Lasker, by the way, isn’t exactly right about all of his details. Cohn was killed not in the first days but near the very end of the war - on August 28, 1918. There’s surprisingly little available online about his war service - he’s the only leading chess master that I know of to actually have been killed in combat in World War I - and it's not even clear whether he served with the Red Cross, as is mostly reported online, or if, as in the memoirs of physician Harry Marcuse, who encountered him on the Western Front, he was "a simple artillery soldier." A booklet assembled in his memory by Bernhard Kagan would be suppressed in the Nazi period given Cohn's Jewish origins. 
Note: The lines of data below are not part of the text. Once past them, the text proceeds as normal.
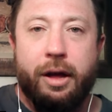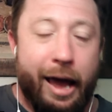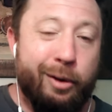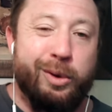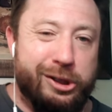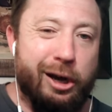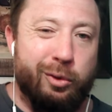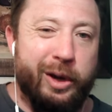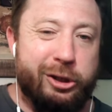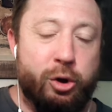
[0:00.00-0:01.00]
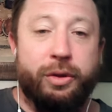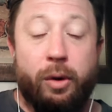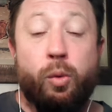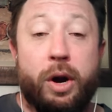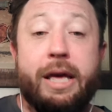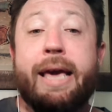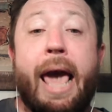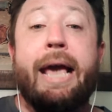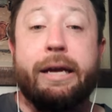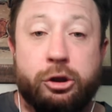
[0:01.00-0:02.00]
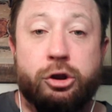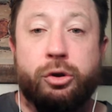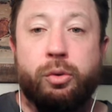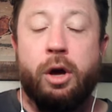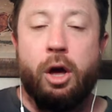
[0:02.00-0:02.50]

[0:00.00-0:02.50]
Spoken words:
And we saw in week two that what he can do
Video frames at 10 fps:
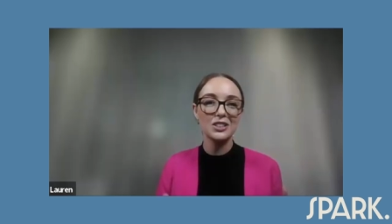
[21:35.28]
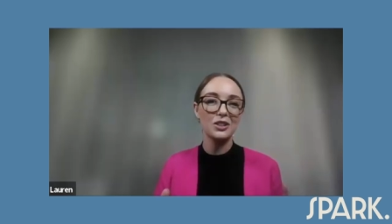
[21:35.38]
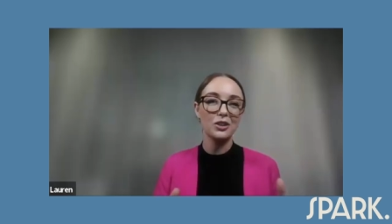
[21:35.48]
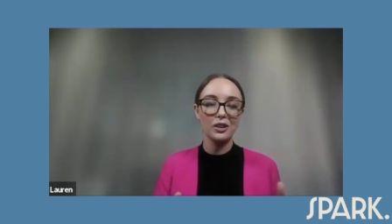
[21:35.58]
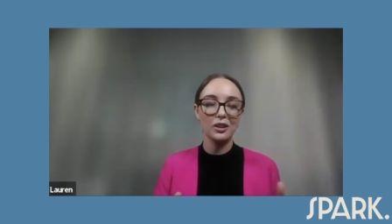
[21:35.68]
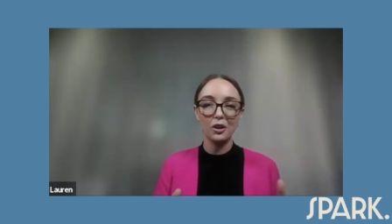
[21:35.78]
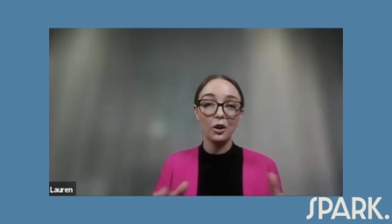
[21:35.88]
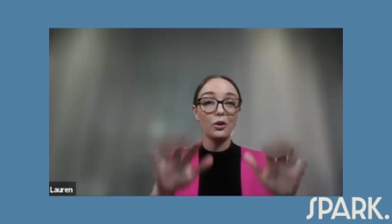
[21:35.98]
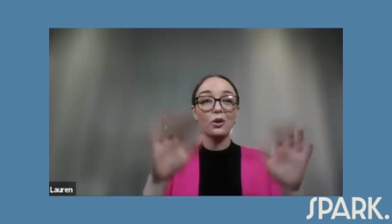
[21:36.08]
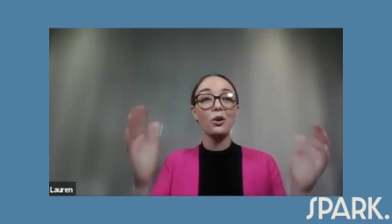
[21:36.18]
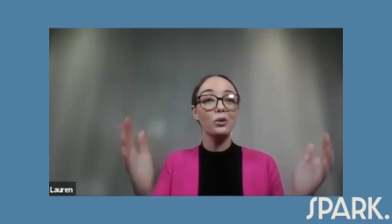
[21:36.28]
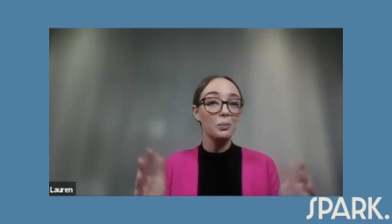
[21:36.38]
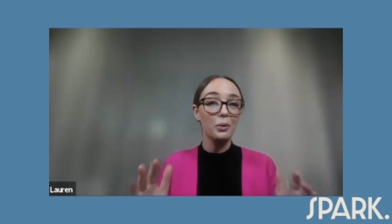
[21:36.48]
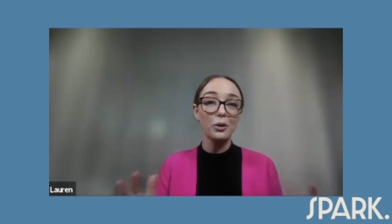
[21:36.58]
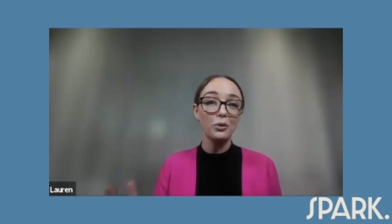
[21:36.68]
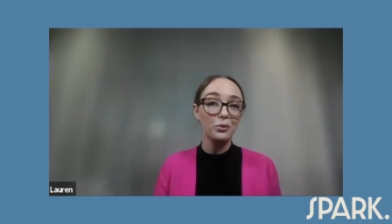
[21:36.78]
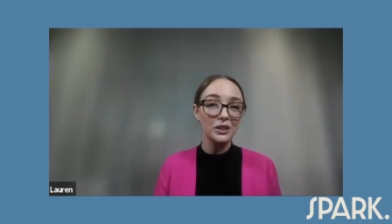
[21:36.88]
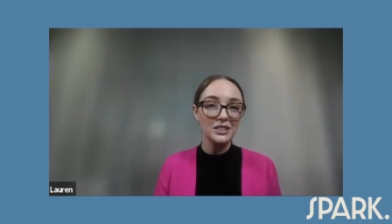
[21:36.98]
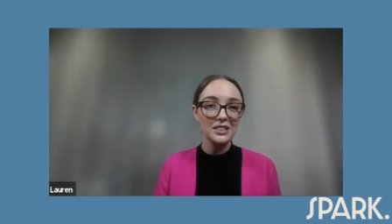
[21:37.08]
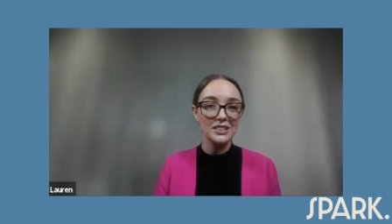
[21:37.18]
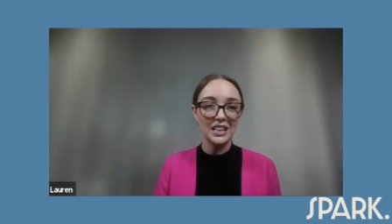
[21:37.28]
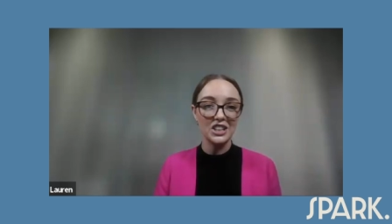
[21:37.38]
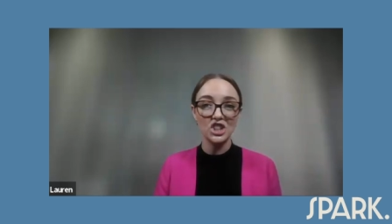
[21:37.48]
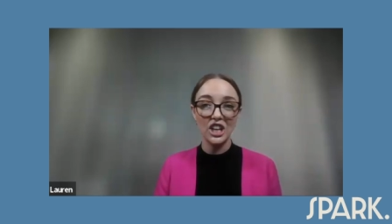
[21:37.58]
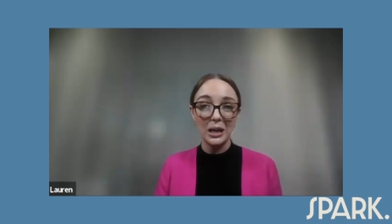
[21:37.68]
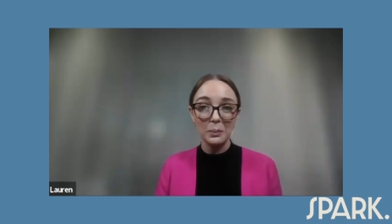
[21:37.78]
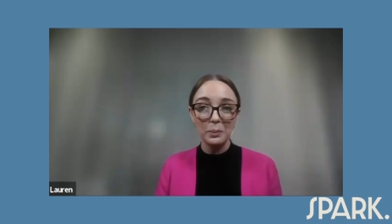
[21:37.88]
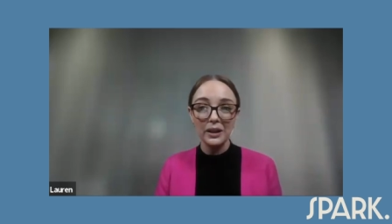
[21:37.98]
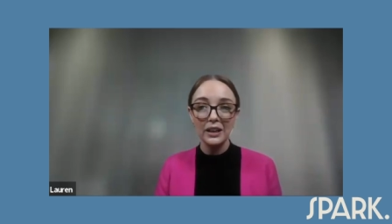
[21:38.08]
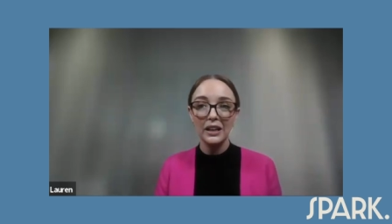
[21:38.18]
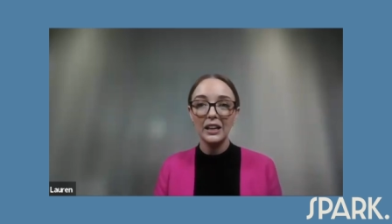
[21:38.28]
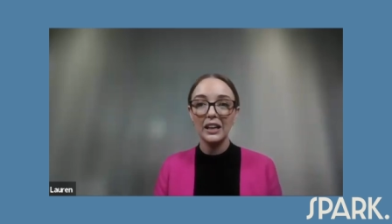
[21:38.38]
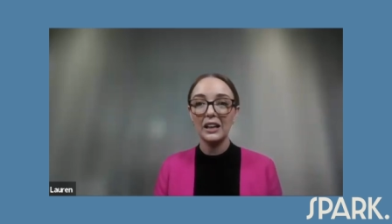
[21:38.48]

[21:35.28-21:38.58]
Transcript: So you know the Coca-Cola bottle, for instance, that shape, mm-hmm.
In chess terms, I have to say that I’m a likely skeptical of Cohn as a member of the elite. He had a good record, and strong tactical vision, but didn’t contribute much theoretically or in the deep analysis of the game. In games against the world’s best, he often seemed to get surprisingly lucky, and some of his best results were in thematic tournaments (particularly the Abbazia 1912 King’s Gambit tournament) which only half count.

Had Cohn lived, he might well have been the heir to Richard Teichmann, a sharp, tactically-astute player, a leading light of German chess and steady presence on the international scene.